PROBLEM DETAILS:
Exact transcription with no images: write out all of the entries below.
AVAILABLE RECORDS Start Marker
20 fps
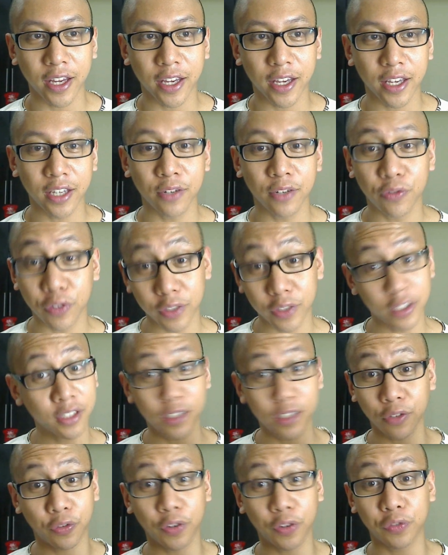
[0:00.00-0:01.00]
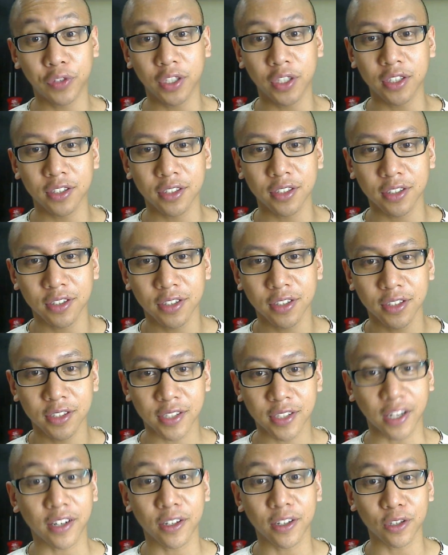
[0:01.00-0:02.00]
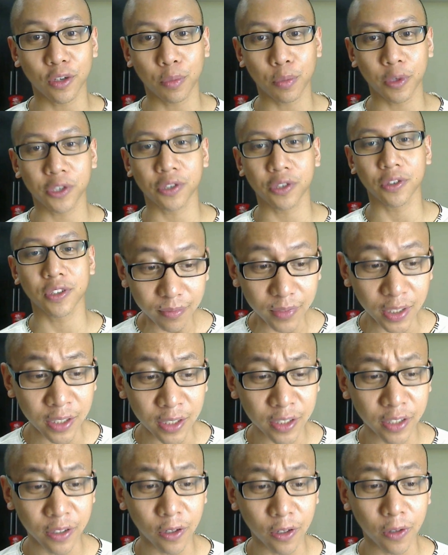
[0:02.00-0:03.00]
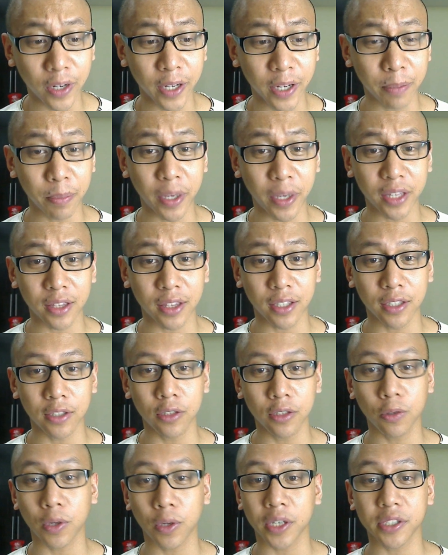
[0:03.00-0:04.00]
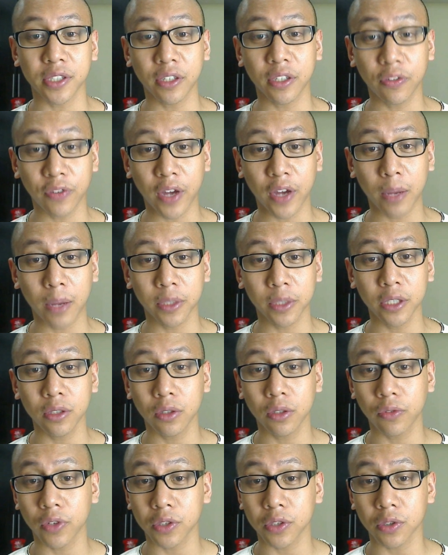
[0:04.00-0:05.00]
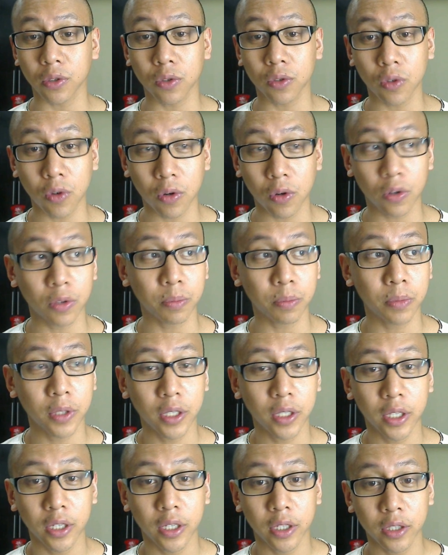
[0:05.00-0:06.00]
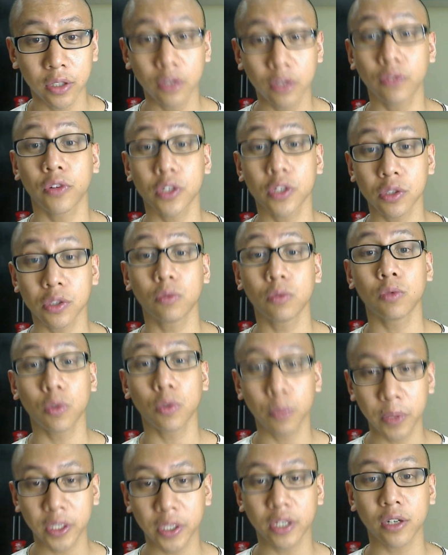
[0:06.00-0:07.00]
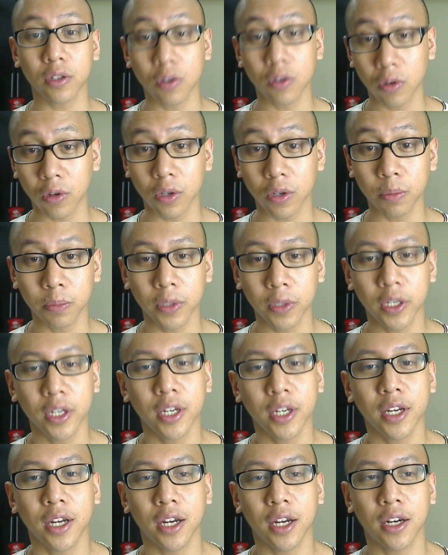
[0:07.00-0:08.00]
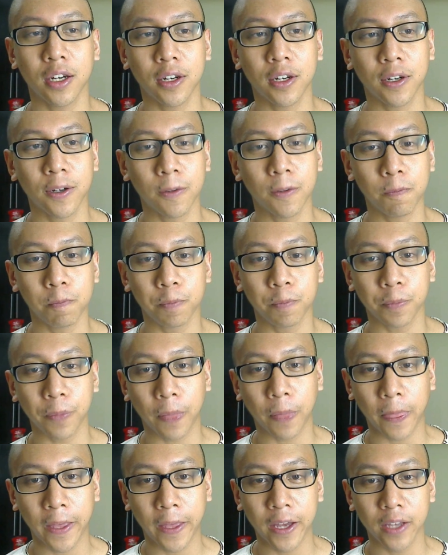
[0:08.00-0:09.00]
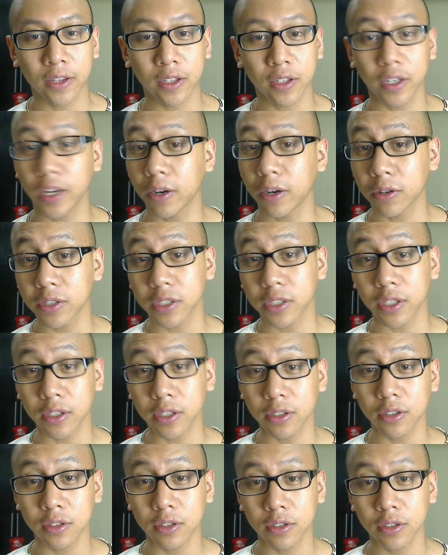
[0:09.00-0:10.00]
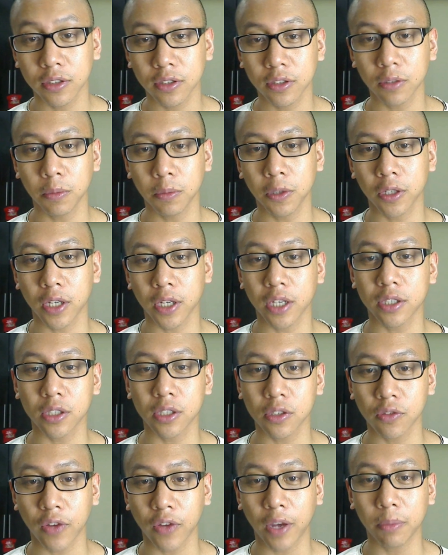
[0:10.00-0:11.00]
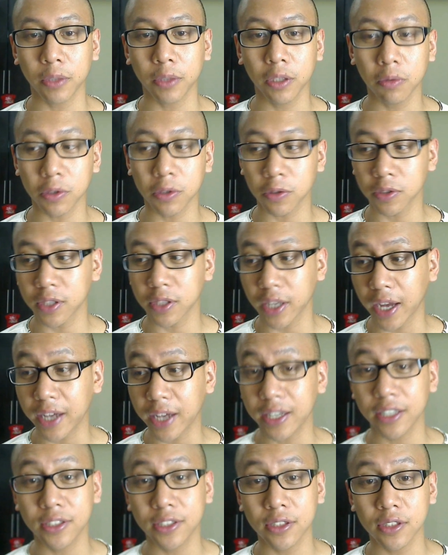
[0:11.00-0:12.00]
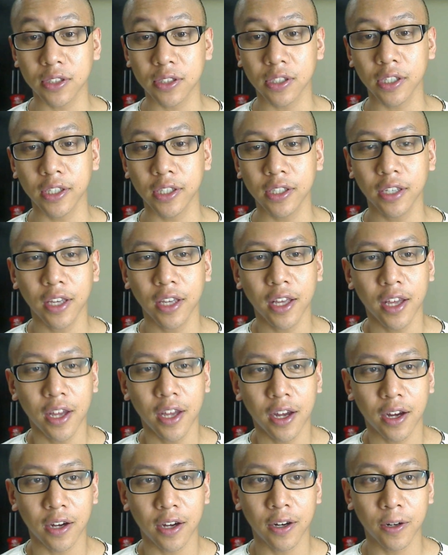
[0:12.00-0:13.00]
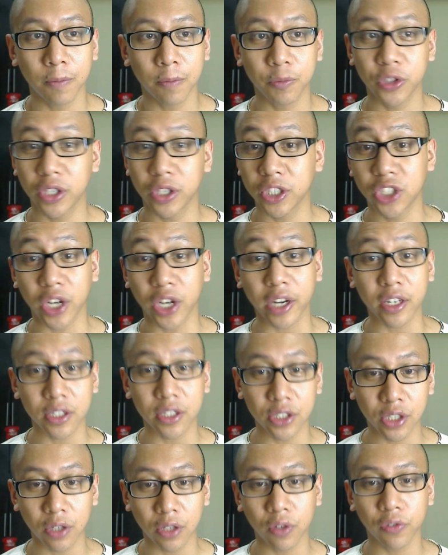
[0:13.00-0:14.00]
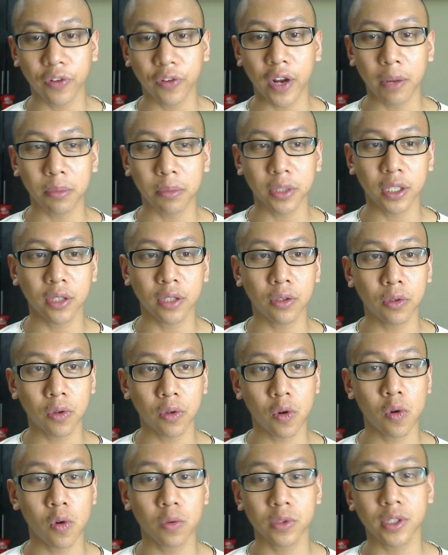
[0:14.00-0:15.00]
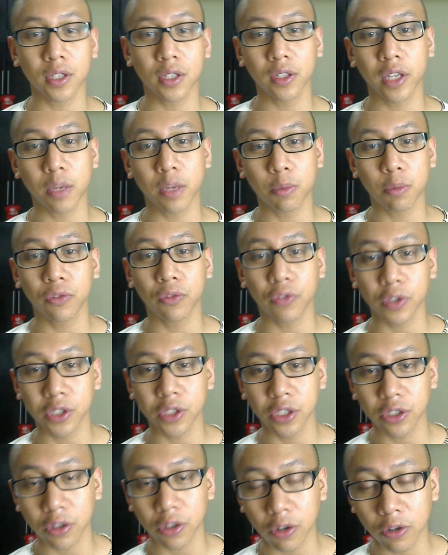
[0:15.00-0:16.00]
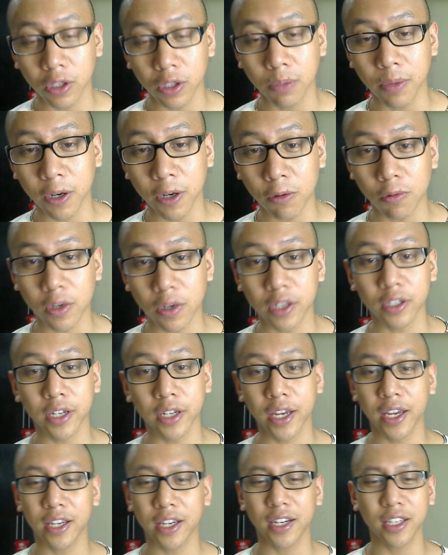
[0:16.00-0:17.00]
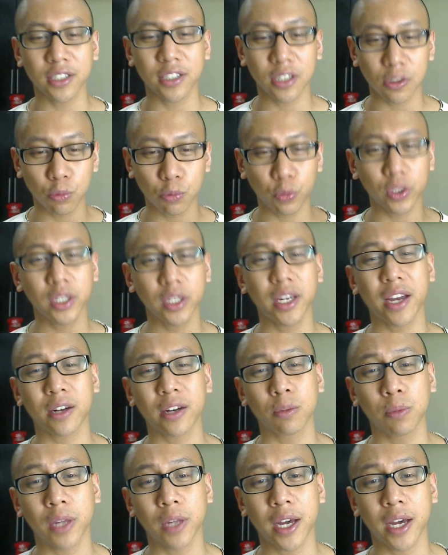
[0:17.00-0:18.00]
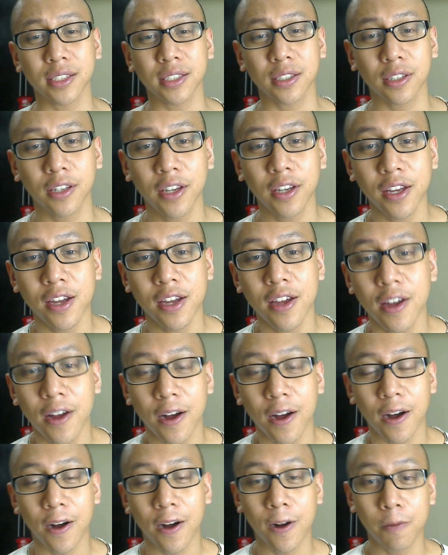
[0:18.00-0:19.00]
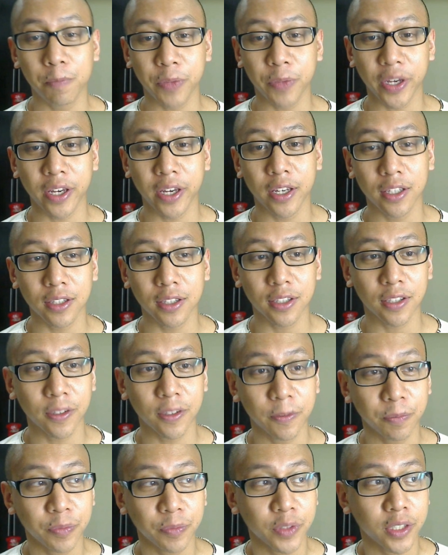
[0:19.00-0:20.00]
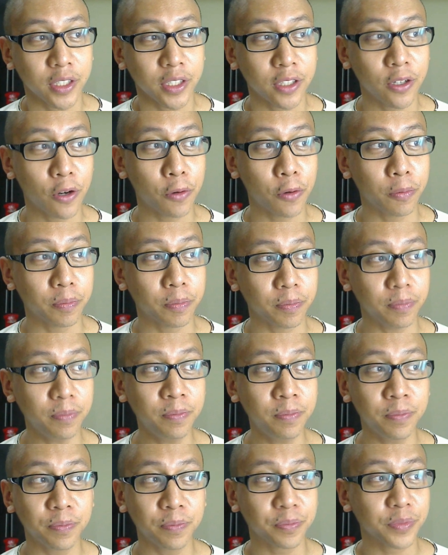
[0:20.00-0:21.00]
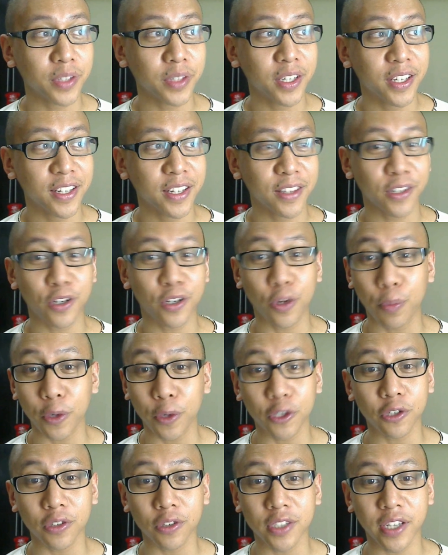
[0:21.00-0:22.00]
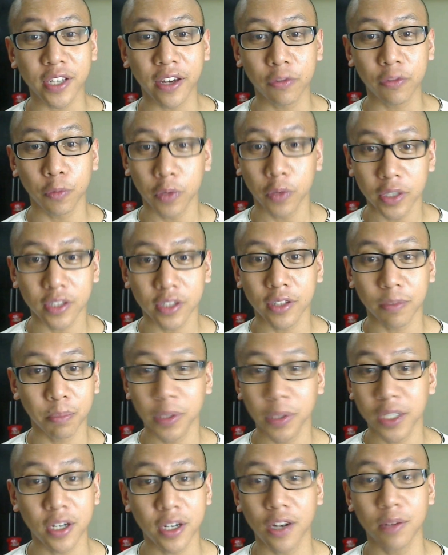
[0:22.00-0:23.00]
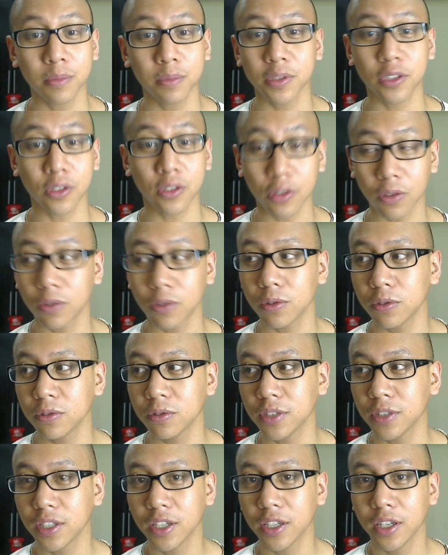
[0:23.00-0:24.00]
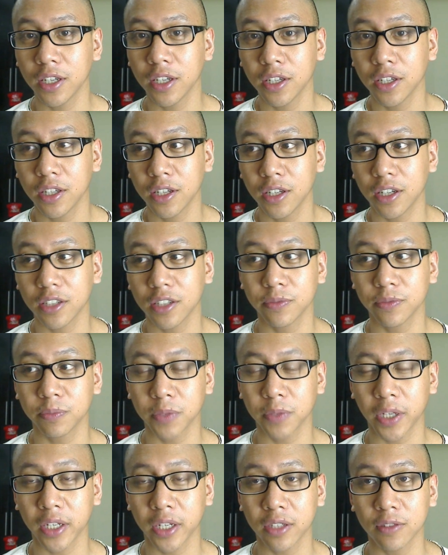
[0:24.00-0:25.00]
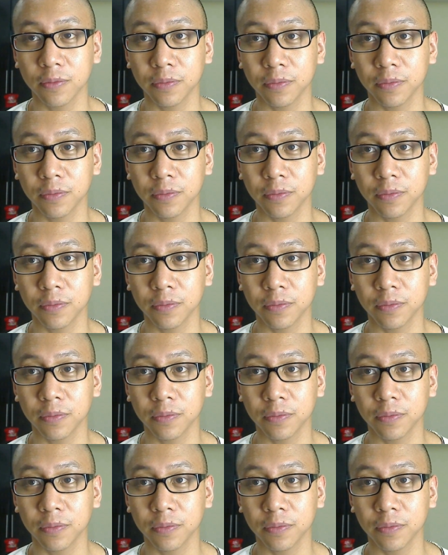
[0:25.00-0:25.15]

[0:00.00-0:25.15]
15-second commercials. You know, I met the URC family, Universal Robina Corp, and the Harrison Communications family, which was the ad agency, the Jack and Jill family, who owns the label for Chicharron ni Meng Huan, and I just really had a blast. And, you know, the commercials have become so, like,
AVAILABLE RECORDS End Marker
ANSWER TO THE PROBLEM:
20 fps
[0:00.00-0:01.00]
[0:01.00-0:02.00]
[0:02.00-0:03.00]
[0:03.00-0:04.00]
[0:04.00-0:05.00]
[0:05.00-0:06.00]
[0:06.00-0:07.00]
[0:07.00-0:08.00]
[0:08.00-0:09.00]
[0:09.00-0:10.00]
[0:10.00-0:11.00]
[0:11.00-0:12.00]
[0:12.00-0:13.00]
[0:13.00-0:14.00]
[0:14.00-0:15.00]
[0:15.00-0:16.00]
[0:16.00-0:17.00]
[0:17.00-0:18.00]
[0:18.00-0:19.00]
[0:19.00-0:20.00]
[0:20.00-0:21.00]
[0:21.00-0:22.00]
[0:22.00-0:23.00]
[0:23.00-0:24.00]
[0:24.00-0:25.00]
[0:25.00-0:25.15]

[0:00.00-0:25.15]
15-second commercials. You know, I met the URC family, Universal Robina Corp, and the Harrison Communications family, which was the ad agency, the Jack and Jill family, who owns the label for Chicharron ni Meng Huan, and I just really had a blast. And, you know, the commercials have become so, like,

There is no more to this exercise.